Q: With the popularity of diets and food diaries, and the constant institutional nagging over how fat we’re getting, how can we consciously yet “mindlessly” change how we eat?

• Just think small. To consciously think this or that is a hassle. Just use small plates, small serving bowls and small packages. You want to make it inconvenient. Move a candy dish 6 feet away. People eat half as much when they have to [reach farther]. Keep serving bowls in the kitchen so you have to get up to get them.

• Television: You have to turn it off. Eating while the television is on has a big impact on how much we eat: We overeat 35 percent more. People eat until the programs are over, and eat more and enjoy it less.

• You can save a lot of money shopping at wholesale clubs, but there’s a tremendous danger of overeating. Break [bulk items] down into Baggies and smaller Tupperware containers so you have a smaller package.

Q: Eating out is the new eating in, some say, as we spend nearly half of our food dollars – 46 percent – on restaurant food, according to the National Restaurant Association. Only a quarter of our food dollar was spent on outside food in 1955. As we dine out more, please describe what happens when we go out to eat.

There’s a tendency when you eat with other people, you overeat. You wait for that person to finish. If you’re at a restaurant, you want to feel like you have some latitude and control over what you eat. But you have so many choices, from bread and appetizers, to entree and drinks. If you sit there with a friend you really like, the likelihood is you’ll end up overeating.

Q: Since we’re collectively eating 70 million meals a year dining out, how can we do so without having it work against us?

Use the Rule of 2. In addition to the entree, you can have any two items you want — an appetizer and a drink; a drink and dessert ... you can’t have three. That’s an easy thing to do so you don’t feel deprived. You can say ‘I can have a piece of bread if I want to, but I can’t have dessert.’ Most people will choose what they like better.

Q: You describe five types of diet danger zones: The Meal Stuffer; The Snack Grazer: The Party Binger: The Restaurant Indulger; and The Desktop or Dashboard Diner. How did you identify these types?

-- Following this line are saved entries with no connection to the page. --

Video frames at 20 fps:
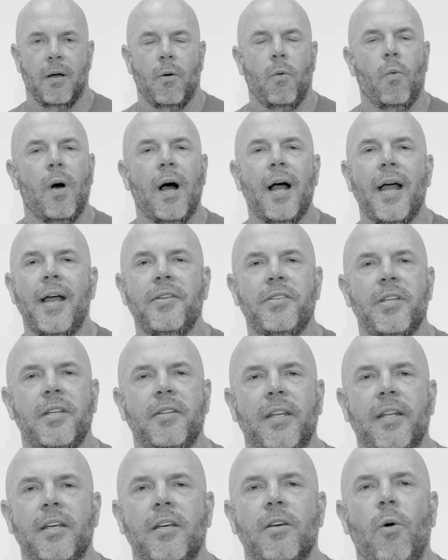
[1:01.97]
Why is it
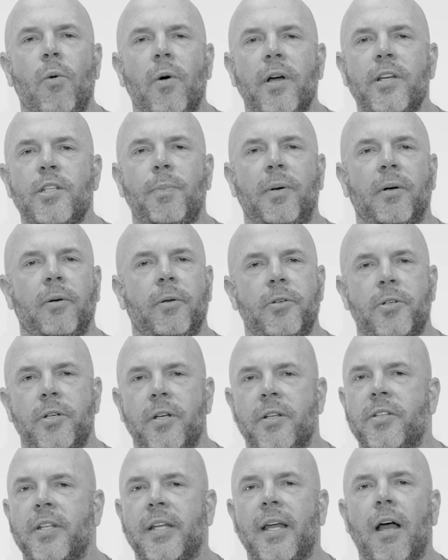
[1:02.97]
that noise pollution
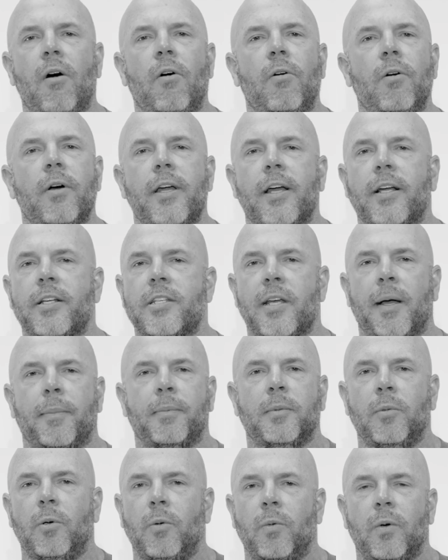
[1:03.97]
is the only
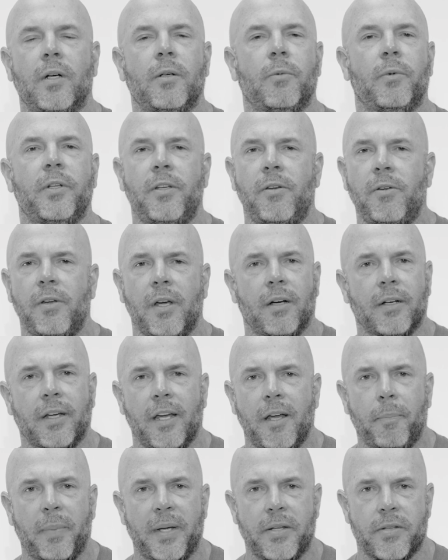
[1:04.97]
acceptable one with you young
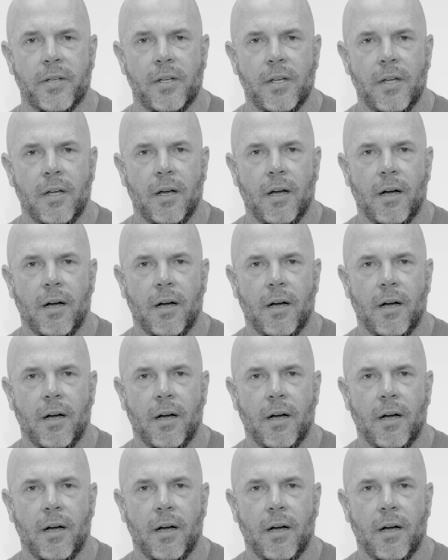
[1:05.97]
hippies?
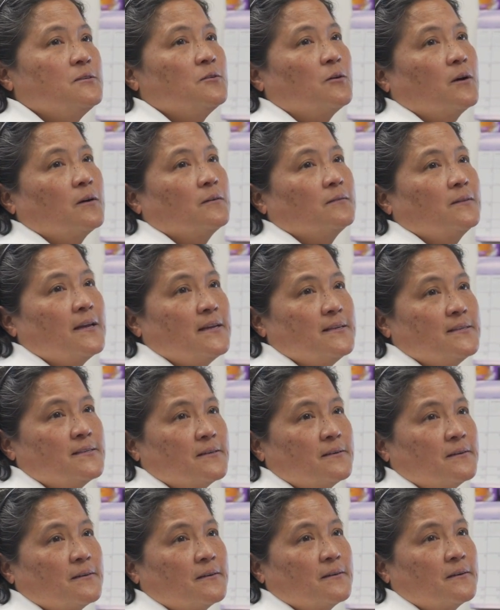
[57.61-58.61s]
to our
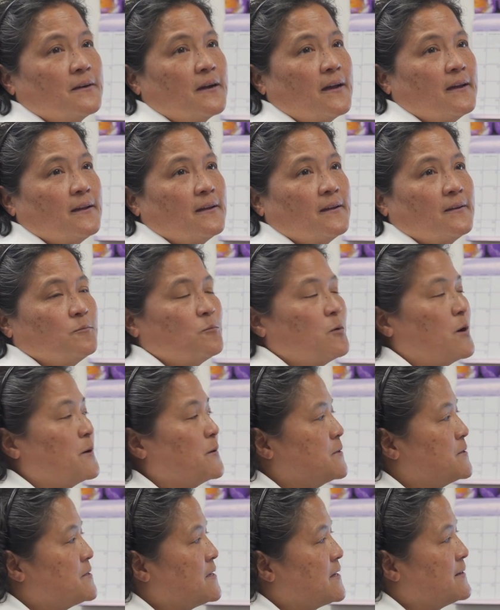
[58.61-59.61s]
laser and
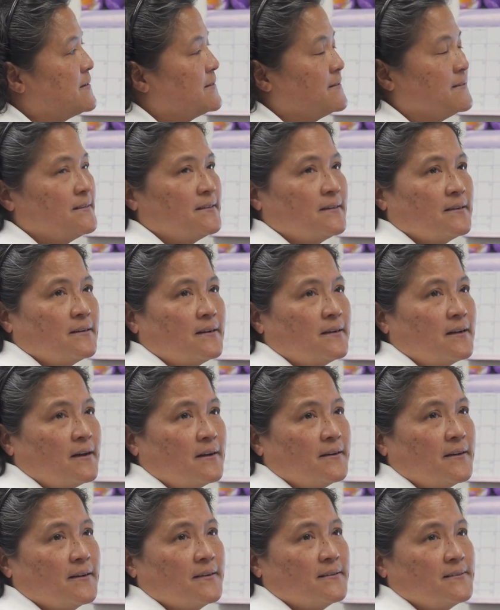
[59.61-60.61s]
water jet and
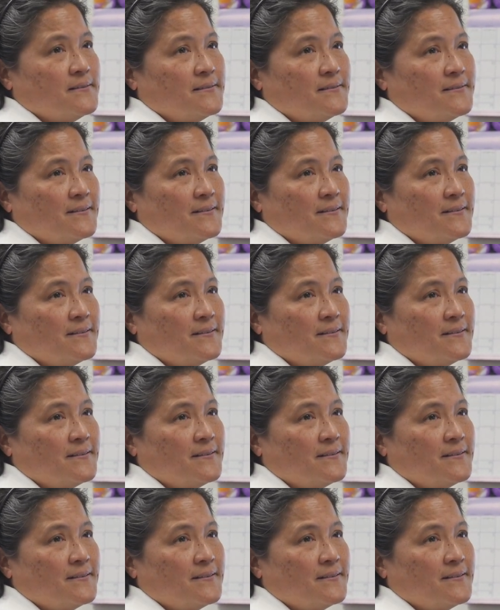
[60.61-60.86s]
cut it.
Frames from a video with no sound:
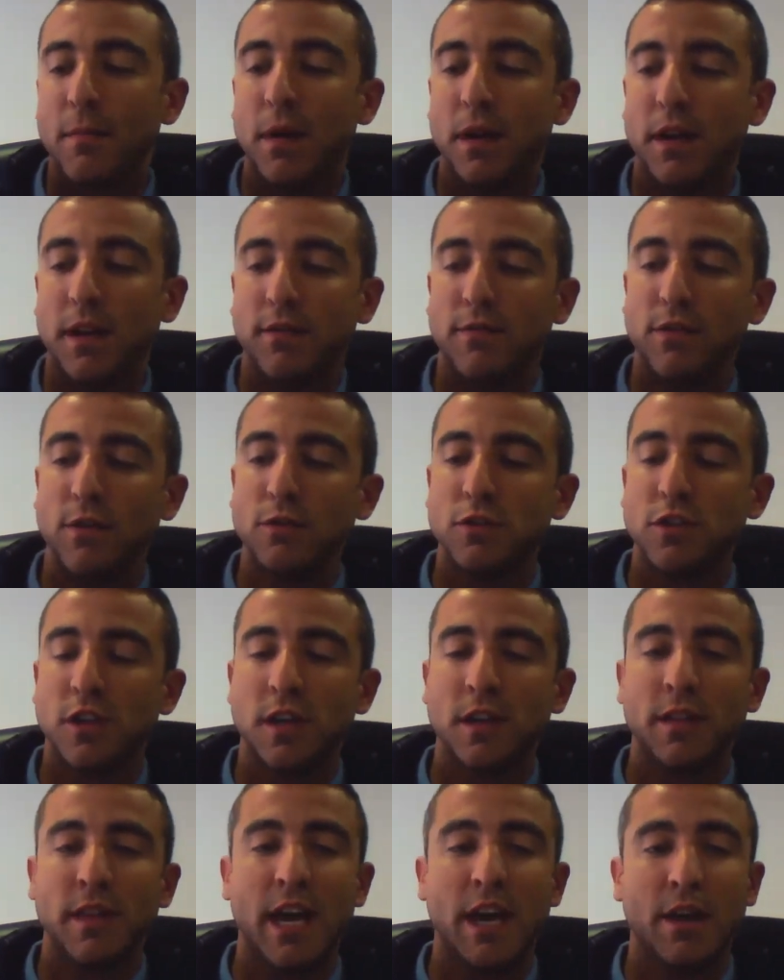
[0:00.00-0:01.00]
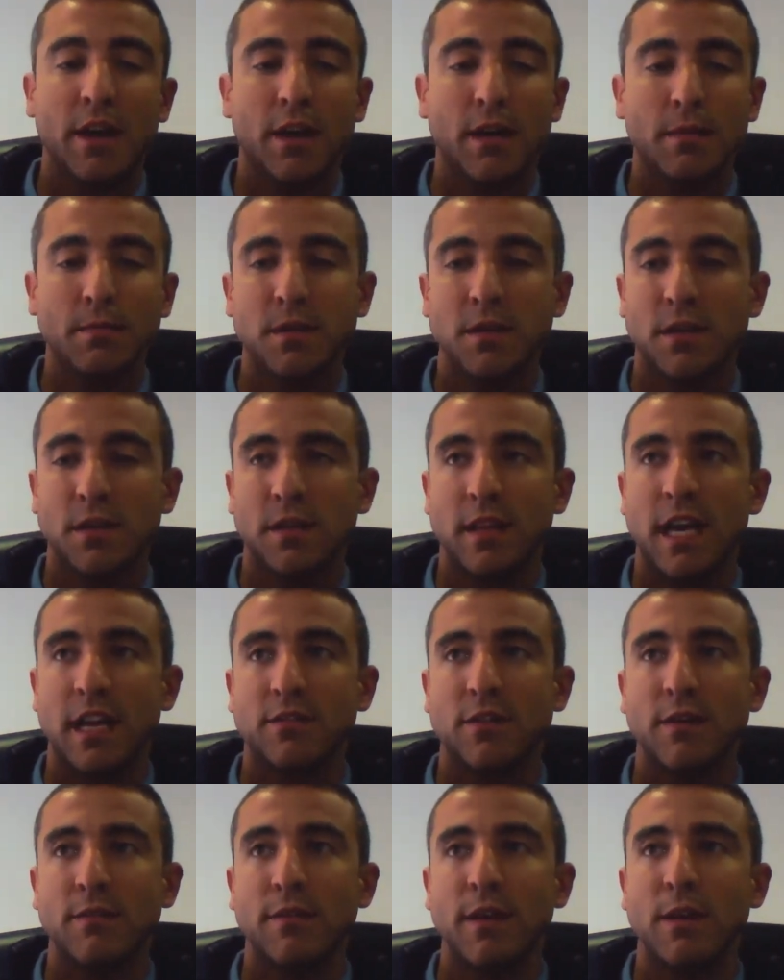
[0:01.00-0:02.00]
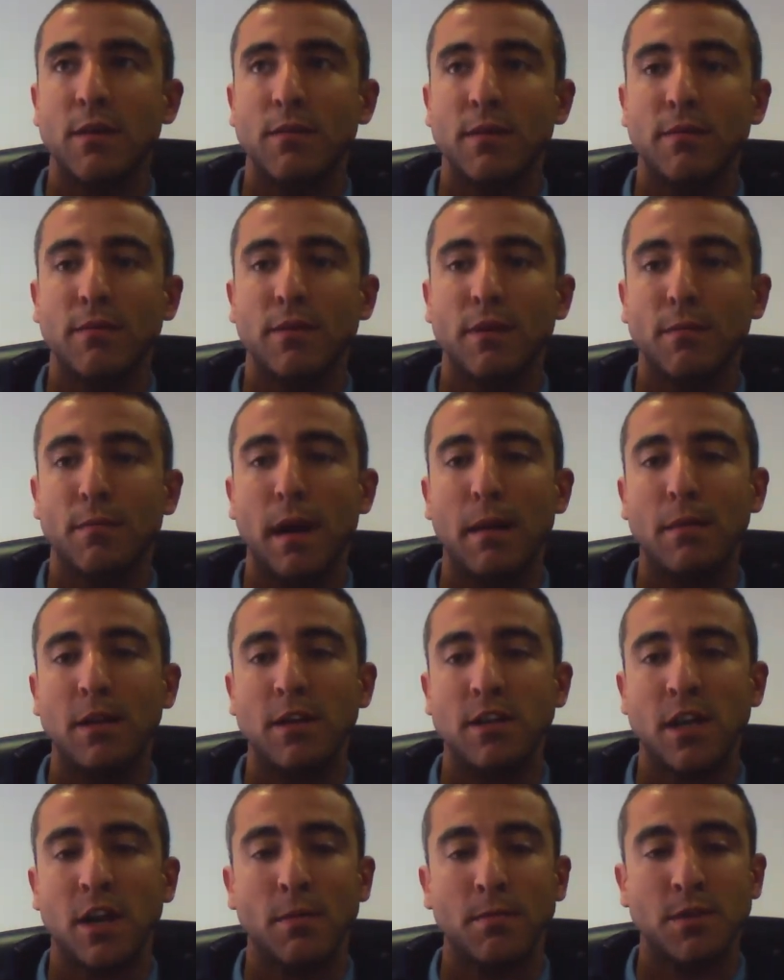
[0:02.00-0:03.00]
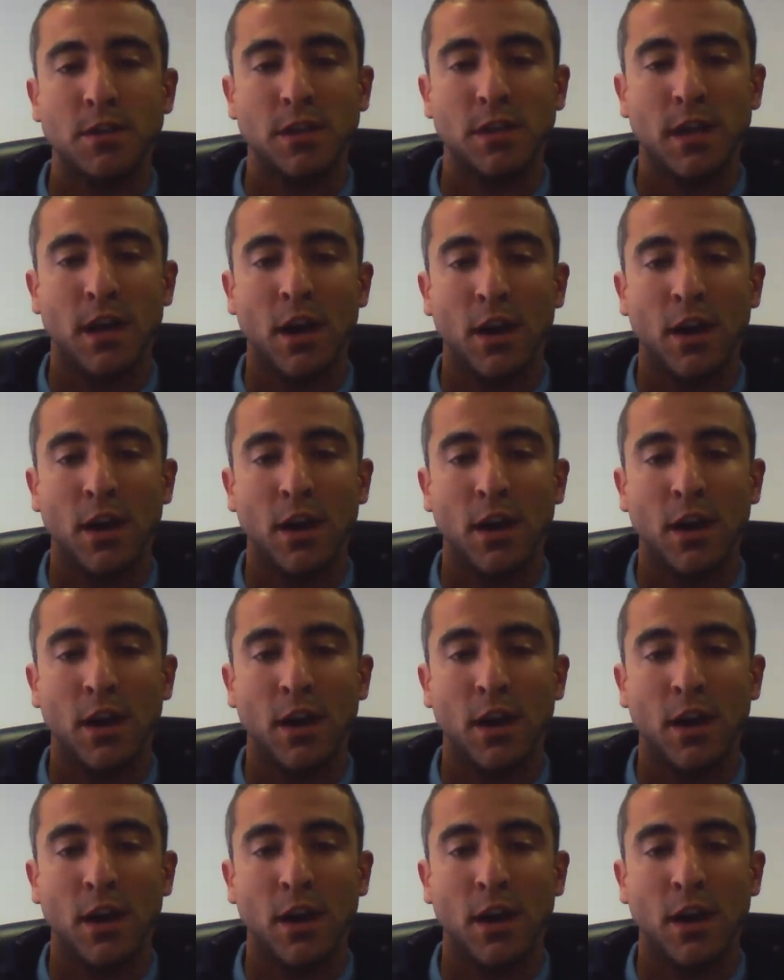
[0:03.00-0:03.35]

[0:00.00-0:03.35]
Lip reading: But if you turn that option, that review before publishing option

Over the years, we’d talk to people and ask what their situations are and where they were likely to overeat. [After studying them] we’d give them a little bit of detail. If nothing else, a person can see what diet danger zones they have and what they’re going to do about it.

I’m a Meal Stuffer. One of the things I end up doing is I usually start eating and don’t quit until everyone else does. Now I make sure I’m the very last person to start eating. We always serve salads and vegetables family style. If I want more meat or pasta, I’ve got to get up out of my chair and get it [in the kitchen].

Q: You write about Gatekeepers, who can make or break your diet. Who are they are how dangerous can they be?

It’s the person who does the bulk of the food shopping and preparing. The gatekeeper will control 72 percent of what their family eats, both inside the home and outside the home. In many cases, they control it for better or for worse. It’s for the worst when they buy or make a big batch of cookies and leave them sitting on the counter. It’s for the worst when gatekeepers don't give a child a snack to take to school; they’ll find something to eat that’s probably not healthy.

Q: Is fast food the enemy?

I eat fast food at least five times a week. All food has a place in our lives, we just need to change our approach. I’m definitely not the food police. You only need one or two rules a day. I’ll share french fries with a friend or throw half away. I still gotta hand my kid a french fry. You might have a rule to order fries just on weekends. All of us have our different rules for french fries. The worst thing is to say I can never have a french fry. Man, they’re good!

Q: Are you trying to revolutionize how we eat, Dr. Wansink?

That would be my dream. This is pretty much a mission for me to help people use food to do what they want to be. That could be thinner. That could be happier. It could be healthier. Let’s keep our fingers crossed that it makes a big difference.